Well, if you discard any message which can be "real" message (not containing viruses etc.) just with typos, you just have no users to complain they didn't get important emails. That's it. In that case (private SMTP with few addressess and small traffic) you won't probably get blacklisted. The other scenario (many users, big traffic) ends up with your server blacklisted. Anyways - those clients which you mention, are in first scenario (few emails), or they don't use business cards and commercials in non-electronic forms, or there was no one to tell them what they are missing.
2) That a spammer can create a DDOS using SAV.

You'll get a connection per server to which those were sent (postfix caches the request, so it will only validate an email adress once).

SAV actually helps reduce the effect of the DDOS attack.
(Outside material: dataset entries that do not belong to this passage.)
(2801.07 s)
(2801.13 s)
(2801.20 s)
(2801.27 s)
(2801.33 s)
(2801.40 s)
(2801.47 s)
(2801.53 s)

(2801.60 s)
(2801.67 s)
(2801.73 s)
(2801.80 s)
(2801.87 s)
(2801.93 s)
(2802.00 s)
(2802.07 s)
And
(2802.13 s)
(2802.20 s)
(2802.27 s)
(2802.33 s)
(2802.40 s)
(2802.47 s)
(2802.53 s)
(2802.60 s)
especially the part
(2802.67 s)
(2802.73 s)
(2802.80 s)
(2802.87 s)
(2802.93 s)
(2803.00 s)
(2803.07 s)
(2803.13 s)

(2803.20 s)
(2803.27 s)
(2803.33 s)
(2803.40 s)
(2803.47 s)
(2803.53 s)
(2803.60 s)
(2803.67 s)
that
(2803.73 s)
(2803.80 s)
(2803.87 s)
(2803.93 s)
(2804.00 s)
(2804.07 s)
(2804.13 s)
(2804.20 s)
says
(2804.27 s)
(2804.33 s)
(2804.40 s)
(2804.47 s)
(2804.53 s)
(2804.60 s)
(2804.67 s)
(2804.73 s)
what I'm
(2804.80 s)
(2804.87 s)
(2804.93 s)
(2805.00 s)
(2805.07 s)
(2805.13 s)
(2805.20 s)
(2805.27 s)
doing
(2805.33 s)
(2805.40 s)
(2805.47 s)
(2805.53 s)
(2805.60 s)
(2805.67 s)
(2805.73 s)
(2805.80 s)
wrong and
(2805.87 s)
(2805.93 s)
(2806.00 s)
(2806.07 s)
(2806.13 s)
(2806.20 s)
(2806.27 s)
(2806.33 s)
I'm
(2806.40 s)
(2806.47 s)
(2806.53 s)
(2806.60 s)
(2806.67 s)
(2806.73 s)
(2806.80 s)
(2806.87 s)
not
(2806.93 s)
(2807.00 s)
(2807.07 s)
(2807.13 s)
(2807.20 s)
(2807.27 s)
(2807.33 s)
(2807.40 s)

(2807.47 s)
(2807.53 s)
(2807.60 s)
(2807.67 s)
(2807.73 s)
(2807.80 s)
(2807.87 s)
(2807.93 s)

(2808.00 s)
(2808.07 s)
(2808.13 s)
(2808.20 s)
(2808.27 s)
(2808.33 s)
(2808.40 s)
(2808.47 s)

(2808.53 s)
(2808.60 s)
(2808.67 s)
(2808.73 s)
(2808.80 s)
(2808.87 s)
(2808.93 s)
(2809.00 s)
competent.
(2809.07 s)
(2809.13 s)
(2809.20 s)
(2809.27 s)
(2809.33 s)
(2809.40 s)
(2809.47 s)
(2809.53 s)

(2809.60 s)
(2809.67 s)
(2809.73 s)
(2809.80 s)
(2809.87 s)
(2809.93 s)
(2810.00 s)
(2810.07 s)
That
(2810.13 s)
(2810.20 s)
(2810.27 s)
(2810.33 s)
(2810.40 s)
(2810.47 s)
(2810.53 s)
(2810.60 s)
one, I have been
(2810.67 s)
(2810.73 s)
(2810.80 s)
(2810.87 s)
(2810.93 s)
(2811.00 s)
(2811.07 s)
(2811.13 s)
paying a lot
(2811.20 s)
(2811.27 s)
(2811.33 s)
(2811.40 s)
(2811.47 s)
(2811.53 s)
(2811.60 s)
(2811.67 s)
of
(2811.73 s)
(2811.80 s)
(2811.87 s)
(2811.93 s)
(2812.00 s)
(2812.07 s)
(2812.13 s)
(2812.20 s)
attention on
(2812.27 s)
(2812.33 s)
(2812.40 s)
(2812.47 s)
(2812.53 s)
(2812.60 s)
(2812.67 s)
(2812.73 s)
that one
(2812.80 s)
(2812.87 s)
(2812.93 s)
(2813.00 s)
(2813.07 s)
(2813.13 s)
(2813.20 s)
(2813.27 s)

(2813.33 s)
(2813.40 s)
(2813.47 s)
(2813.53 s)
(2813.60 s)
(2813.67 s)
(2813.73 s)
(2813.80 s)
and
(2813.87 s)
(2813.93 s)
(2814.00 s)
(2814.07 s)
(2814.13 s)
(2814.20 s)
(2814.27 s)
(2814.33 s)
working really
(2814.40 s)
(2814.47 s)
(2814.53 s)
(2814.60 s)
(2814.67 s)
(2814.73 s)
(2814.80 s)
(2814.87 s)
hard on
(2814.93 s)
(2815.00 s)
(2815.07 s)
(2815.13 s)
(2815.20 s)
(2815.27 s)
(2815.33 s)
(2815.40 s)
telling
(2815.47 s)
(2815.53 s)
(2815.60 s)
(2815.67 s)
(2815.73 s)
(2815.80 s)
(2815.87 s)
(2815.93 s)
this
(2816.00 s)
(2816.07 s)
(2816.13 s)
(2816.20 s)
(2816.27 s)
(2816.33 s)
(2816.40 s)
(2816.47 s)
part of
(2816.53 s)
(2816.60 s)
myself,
In the non-SAV scenario, you get 30 million bounce messages. In the SAV cenario, each server does one check per email adress (that costs you less bandwidth and disk space than a Bounce message) and that single check will avoid several bounce messages.

That's not true. In some cases if you are checking envelope sender, you can see <>. How do you think you can deal with it? While you can get few thousands emails with forged return-path emails (existing or not - not a problem). Now imagine that your server is not the only one which received this amount of mails with same sender. Then you are performing DDoS. Anyways - you should not bounce messages for non-existent users. You should rather reject them (and that's efficient). And what's the point of having catch-all address when you discard those emails? Have on mind that you are still open to dictionary attacks. And in most cases spammers don't care if your email is correct or not. Still your emails are cool to be used for backscatter.
3) That SAV might create a loop.

The SAV check in postfix is done with the postmaster address by default. If the target server does the same check back, then the SAV server replies that postmaster is valid (assuming it's well-configured and RFC-compliant).

Have I missed anything?
Well, to be honest, I believe you did. If you will do many checks to the same server (have on mind large ISPs with many domains) with different emails, then probably your server will get blacklisted to send email from postmaster@ (at least). If you want explanation why, here it is: SMTP session to do SAV check is naither an email from individual to individual, nor message from receiver's system to sender. Of course it's also not wanted by sender, so in any case - it's spam and your server should be treated like any other spamming server. You hopefully understand my point of view. You don't have to agree - it doesn't matter.

Maybe this thread is a good reason to create BL containing servers doing large amounts of SAV checks? I'd be very happy if I could use such BL to reject emails from postmaster at those domains (and probably <> also).